​​​​​​​Rabbimiz buyurdu ki: Semud'a biraderleri Salih'i (gönderdik). Dedi ki: «Ey kavmim, Allaha kulluk edin. Sizin Ondan başka hiçbir Tanrınız yoktur.

O, sizi topraktan meydana getirdi, sizi orada ömür geçirmeye (yahud: i'maara) me'mur etdi. O halde Ondan mağfiret isteyin, sonra Ona tevbe edin (hep Ona dönün). Şüphesiz ki Rabbim (in rahmeti) çok yakındır; O, (duaları da) kabul edendir» (Hûd, 61)

Kuranı Kerimde cennetin anlatımında en çok anılan hususiyetlerinden biride “Altından ırmaklar akan” ifadesini görürüz bazen de nehirlerin özellikleri de anlatılır. “Rabbine itaatsizlikten sakınanlara vaad edilen cennetin temsili şudur: İçinde doğal nitelikleri bozulmamış su ırmakları, tadı bozulmamış süt ırmakları, içenlere lezzet veren şarap ırmakları, süzülmüş bal ırmakları bulunan bir bahçedir. Onlar için ayrıca orada her meyveden mevcuttur, üstelik rablerinden bir de bağışlama lütfu. Şimdi bunlar, ateşte devamlı kalan, bağırsaklarını parçalayan kaynar su içirilen kimseler gibi olur mu hiç?” (Muhammed, 15)

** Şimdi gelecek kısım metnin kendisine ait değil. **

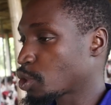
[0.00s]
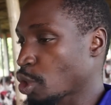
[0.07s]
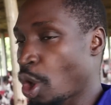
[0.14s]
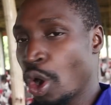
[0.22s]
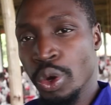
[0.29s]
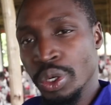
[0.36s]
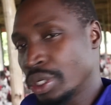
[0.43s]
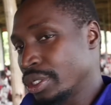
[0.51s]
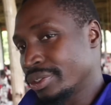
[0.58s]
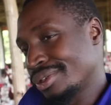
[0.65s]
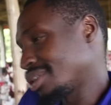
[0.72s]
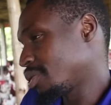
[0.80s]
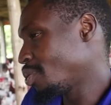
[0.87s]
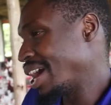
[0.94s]
so
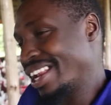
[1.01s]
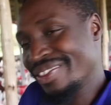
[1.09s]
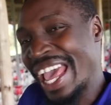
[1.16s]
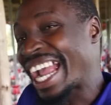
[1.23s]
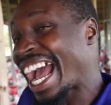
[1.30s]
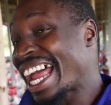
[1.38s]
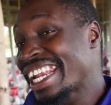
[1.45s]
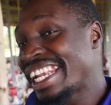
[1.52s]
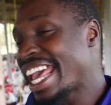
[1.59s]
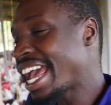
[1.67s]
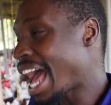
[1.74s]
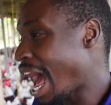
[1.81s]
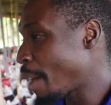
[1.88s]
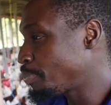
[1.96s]
well, they can
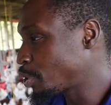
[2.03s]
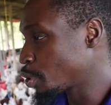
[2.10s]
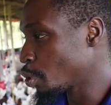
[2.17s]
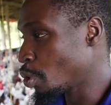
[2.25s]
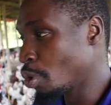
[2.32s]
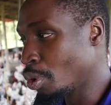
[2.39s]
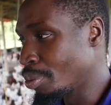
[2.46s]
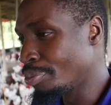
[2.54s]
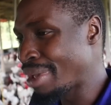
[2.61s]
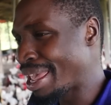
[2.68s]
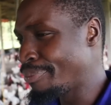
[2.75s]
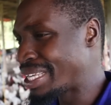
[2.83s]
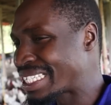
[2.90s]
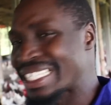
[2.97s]
lay up to
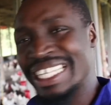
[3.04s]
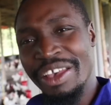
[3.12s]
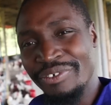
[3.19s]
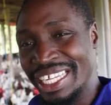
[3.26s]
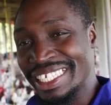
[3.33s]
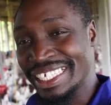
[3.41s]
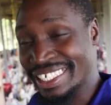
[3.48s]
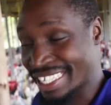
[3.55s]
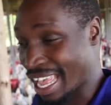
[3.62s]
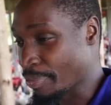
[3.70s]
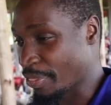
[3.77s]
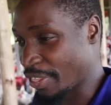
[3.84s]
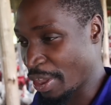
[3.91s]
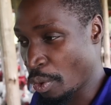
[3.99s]
maybe
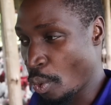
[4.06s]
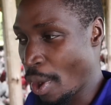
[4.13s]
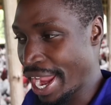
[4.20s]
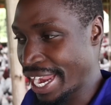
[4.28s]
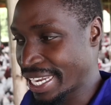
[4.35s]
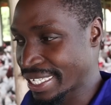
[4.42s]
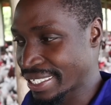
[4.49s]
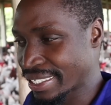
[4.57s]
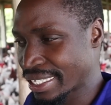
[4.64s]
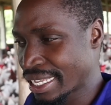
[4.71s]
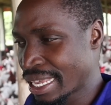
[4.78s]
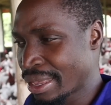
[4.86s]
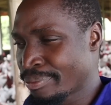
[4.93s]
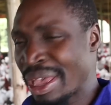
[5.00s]
seventy-something weeks,
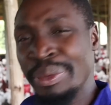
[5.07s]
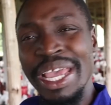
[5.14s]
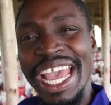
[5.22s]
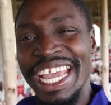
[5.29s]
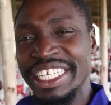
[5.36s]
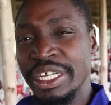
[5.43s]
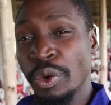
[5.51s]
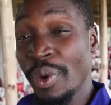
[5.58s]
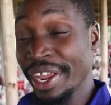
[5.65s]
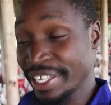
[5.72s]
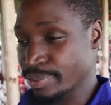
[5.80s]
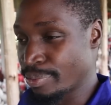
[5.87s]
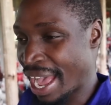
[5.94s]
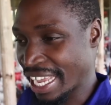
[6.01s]
maybe eighty
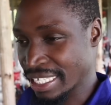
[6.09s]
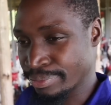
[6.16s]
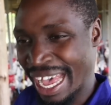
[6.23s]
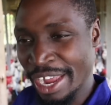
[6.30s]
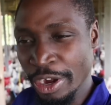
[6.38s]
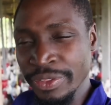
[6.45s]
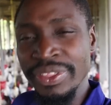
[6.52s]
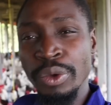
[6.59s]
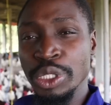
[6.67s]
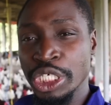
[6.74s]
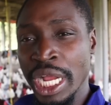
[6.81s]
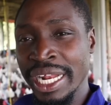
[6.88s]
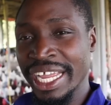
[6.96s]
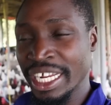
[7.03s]
weeks max, but I don't think
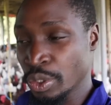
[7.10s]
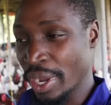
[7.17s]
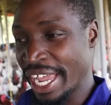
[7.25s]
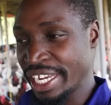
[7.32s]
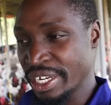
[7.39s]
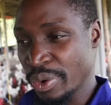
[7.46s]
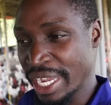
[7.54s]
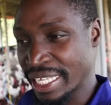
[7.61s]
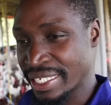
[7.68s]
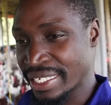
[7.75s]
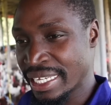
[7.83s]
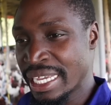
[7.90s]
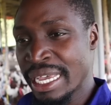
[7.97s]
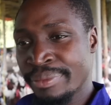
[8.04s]
we shall get to eighty weeks.
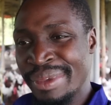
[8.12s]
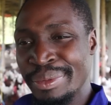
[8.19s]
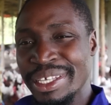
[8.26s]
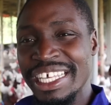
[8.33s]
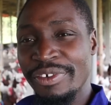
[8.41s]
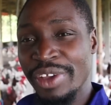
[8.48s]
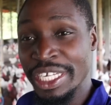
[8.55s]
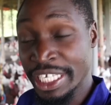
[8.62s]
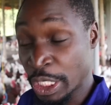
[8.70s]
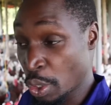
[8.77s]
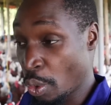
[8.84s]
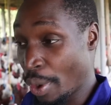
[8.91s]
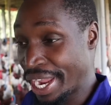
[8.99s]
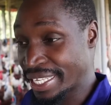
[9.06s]
Maybe
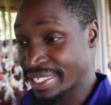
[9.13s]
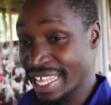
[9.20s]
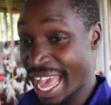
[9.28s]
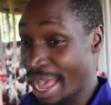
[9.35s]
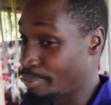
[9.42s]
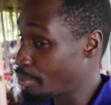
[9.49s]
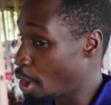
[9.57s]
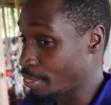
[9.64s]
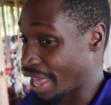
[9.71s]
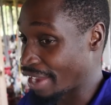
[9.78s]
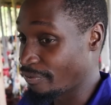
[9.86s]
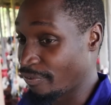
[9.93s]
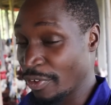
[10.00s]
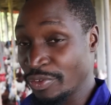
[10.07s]
seventy-two weeks. They are more
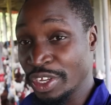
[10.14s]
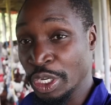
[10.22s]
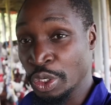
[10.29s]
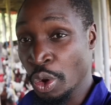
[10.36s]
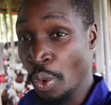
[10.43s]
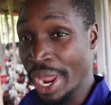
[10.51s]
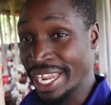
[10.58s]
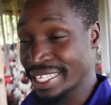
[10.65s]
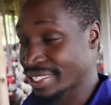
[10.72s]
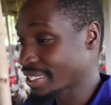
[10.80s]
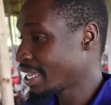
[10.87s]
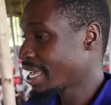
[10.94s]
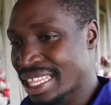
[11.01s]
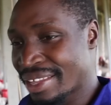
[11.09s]
than fifty-two weeks.
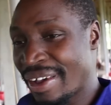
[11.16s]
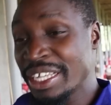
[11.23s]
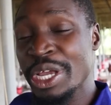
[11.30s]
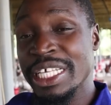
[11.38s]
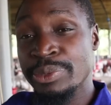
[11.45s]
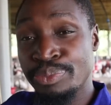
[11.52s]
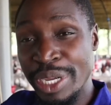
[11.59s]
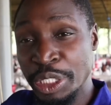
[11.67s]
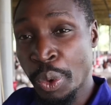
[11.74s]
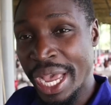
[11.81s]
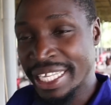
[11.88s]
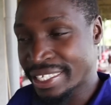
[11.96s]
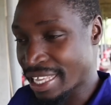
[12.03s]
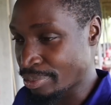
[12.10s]
They've actually spent
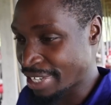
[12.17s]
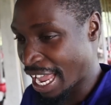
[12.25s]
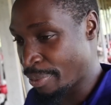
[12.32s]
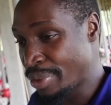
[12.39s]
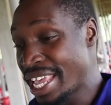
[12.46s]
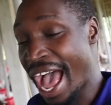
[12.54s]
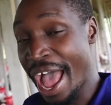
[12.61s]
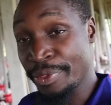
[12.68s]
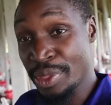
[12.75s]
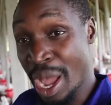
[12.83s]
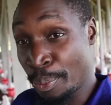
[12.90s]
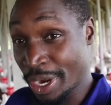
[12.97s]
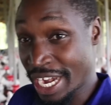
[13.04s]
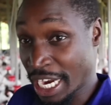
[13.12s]
quite some time here, and
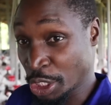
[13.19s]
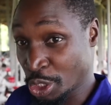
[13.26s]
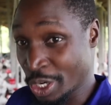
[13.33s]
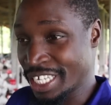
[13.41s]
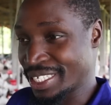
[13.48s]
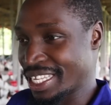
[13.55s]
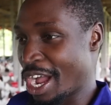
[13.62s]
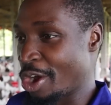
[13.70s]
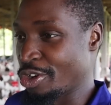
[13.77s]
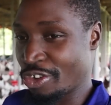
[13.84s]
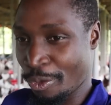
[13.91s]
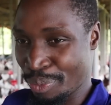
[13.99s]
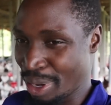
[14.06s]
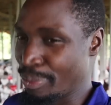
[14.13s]
their production is now
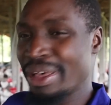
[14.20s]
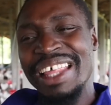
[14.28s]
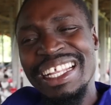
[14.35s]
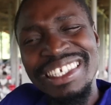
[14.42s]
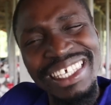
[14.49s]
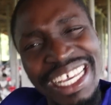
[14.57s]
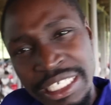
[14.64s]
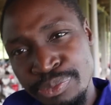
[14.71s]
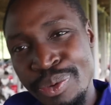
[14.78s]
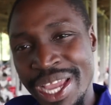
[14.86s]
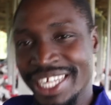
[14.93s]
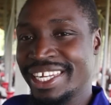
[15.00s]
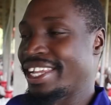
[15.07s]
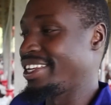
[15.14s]
dropping, but that's
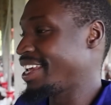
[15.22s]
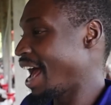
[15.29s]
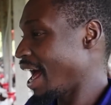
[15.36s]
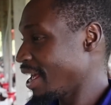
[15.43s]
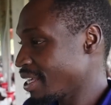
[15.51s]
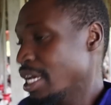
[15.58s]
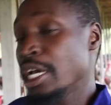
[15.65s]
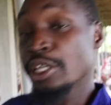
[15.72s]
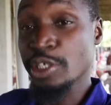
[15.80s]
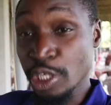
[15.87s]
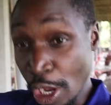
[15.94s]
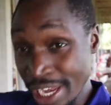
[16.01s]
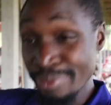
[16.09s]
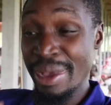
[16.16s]
expected, yeah?
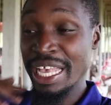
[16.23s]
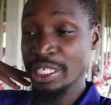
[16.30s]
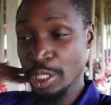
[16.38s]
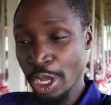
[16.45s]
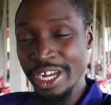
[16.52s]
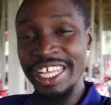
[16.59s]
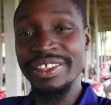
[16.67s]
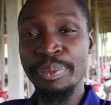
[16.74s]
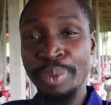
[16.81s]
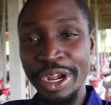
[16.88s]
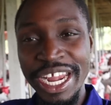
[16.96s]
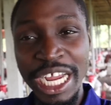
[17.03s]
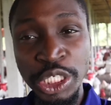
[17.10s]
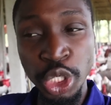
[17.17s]
Slowly by slowly, the
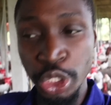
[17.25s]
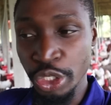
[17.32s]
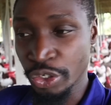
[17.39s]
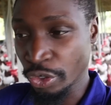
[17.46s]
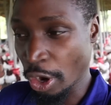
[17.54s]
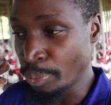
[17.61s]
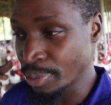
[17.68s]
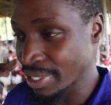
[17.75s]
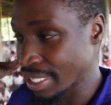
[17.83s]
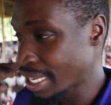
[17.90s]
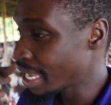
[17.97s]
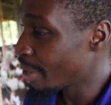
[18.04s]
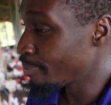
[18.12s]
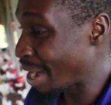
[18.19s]
production drops,
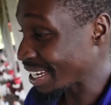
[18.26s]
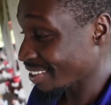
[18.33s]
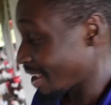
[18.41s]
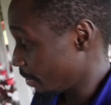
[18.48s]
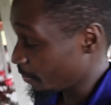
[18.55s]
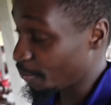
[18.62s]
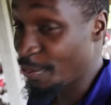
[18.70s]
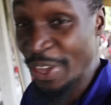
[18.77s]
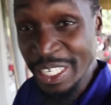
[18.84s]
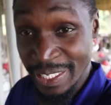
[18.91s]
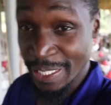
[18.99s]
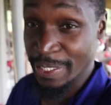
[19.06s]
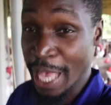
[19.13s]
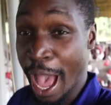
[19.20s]
But this
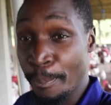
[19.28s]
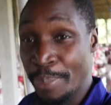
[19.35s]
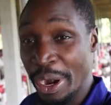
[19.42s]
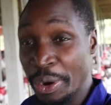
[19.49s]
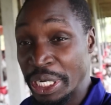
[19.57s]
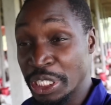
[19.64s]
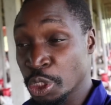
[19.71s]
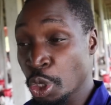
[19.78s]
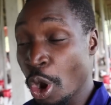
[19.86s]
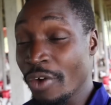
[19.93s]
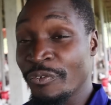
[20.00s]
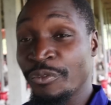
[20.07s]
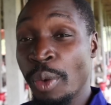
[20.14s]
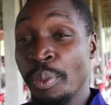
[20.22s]
is our parent
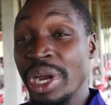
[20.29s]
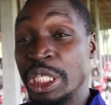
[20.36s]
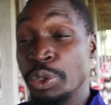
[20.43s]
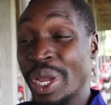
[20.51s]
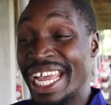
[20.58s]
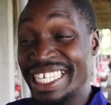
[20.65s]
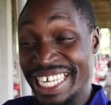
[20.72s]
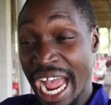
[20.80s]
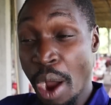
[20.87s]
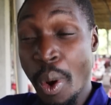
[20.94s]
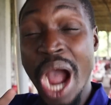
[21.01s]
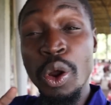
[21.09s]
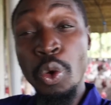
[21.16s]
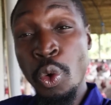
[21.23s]
stock from which we get
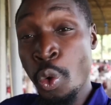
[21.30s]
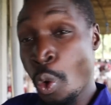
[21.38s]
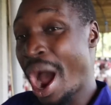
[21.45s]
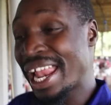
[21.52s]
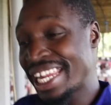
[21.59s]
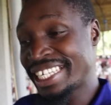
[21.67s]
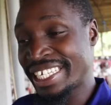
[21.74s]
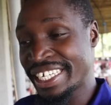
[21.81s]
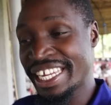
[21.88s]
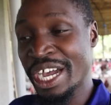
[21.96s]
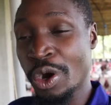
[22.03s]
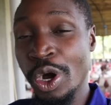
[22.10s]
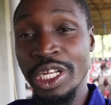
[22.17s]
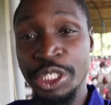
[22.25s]
our quality
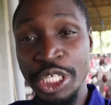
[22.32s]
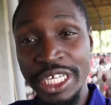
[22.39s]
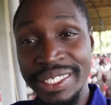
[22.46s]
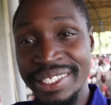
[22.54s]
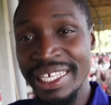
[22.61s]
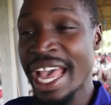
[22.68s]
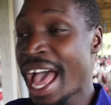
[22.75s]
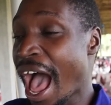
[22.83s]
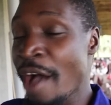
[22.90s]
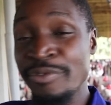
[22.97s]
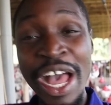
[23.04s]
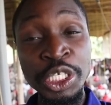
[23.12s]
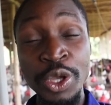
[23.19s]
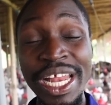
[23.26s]
day-old chicks.
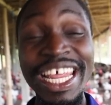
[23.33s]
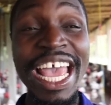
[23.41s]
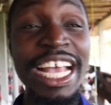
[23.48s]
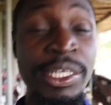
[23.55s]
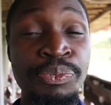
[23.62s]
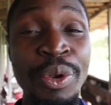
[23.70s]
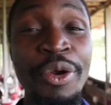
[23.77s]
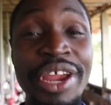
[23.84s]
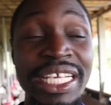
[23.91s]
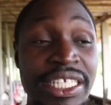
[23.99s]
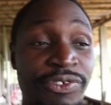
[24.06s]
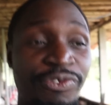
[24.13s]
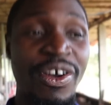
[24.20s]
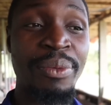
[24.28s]
I've actually
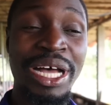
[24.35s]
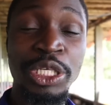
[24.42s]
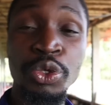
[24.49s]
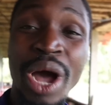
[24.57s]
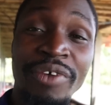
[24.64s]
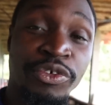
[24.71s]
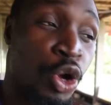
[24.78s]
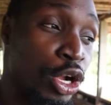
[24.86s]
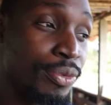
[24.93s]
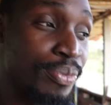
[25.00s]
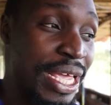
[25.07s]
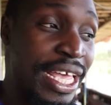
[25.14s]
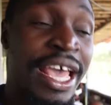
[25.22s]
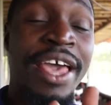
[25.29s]
experienced farmers who have told
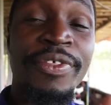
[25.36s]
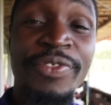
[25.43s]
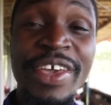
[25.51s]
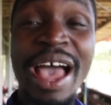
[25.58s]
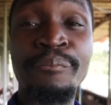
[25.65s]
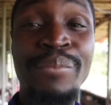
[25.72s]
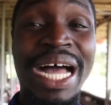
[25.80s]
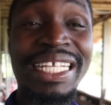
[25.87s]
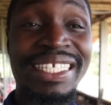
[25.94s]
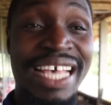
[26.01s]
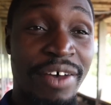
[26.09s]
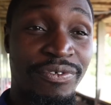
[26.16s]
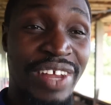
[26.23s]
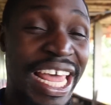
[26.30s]
me their birds
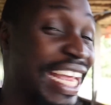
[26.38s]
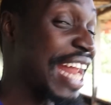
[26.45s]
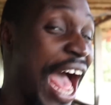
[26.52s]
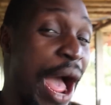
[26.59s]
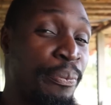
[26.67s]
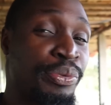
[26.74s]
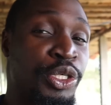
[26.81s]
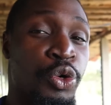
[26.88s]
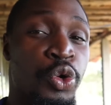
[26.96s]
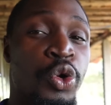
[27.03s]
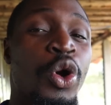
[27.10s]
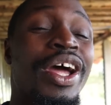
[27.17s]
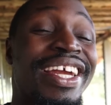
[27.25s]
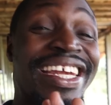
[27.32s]
have laid up to
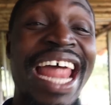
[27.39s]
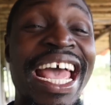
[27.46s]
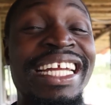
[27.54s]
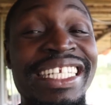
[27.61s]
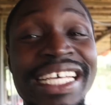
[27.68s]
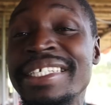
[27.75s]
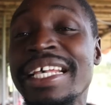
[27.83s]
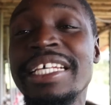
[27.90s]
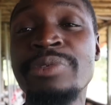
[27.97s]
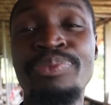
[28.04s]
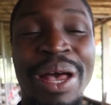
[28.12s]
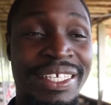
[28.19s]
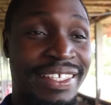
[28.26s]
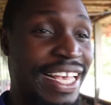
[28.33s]
ninety-six
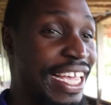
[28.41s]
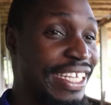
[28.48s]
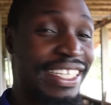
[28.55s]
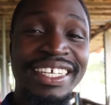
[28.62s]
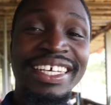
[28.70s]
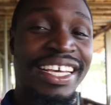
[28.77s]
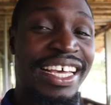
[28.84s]
percent.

Eskişehir ilinden yolculuğuna başlayan ve adı şehrimizle özdeş olan “Sakarya Nehri” ilahi lütuflardan sadece biridir. “Kızılırmak ve Fırat” nehirlerinden sonra ırmak ailesinin 3. ferdi gibidir. İl sınırları içindeki uzunluğu ise 159,5 km’yi bulur ve Karasu   ilçemizden  Karadeniz'e dökülür. 

Merhum şair Necip Fazıl Kısakürek, 1949 yılında trenle bir Ankara dönüşü, bozkırlar arasından yol boyunca kıvrıla kıvrıla akışını seyrettiği Sakarya Nehri'ni "Sakarya Türküsü" isimli şiirinde şu şekilde dizelere dökmüştür.

"İnsan bu, su misali, kıvrım kıvrım akar ya;

Bir yanda akan benim, öbür yanda Sakarya.

Su iner yokuşlardan, hep basamak basamak;

Benimse alın yazım, yokuşlarda susamak.

Her şey akar, su, tarih, yıldız, insan ve fikir;

Oluklar çift; birinden nur akar; birinden kir.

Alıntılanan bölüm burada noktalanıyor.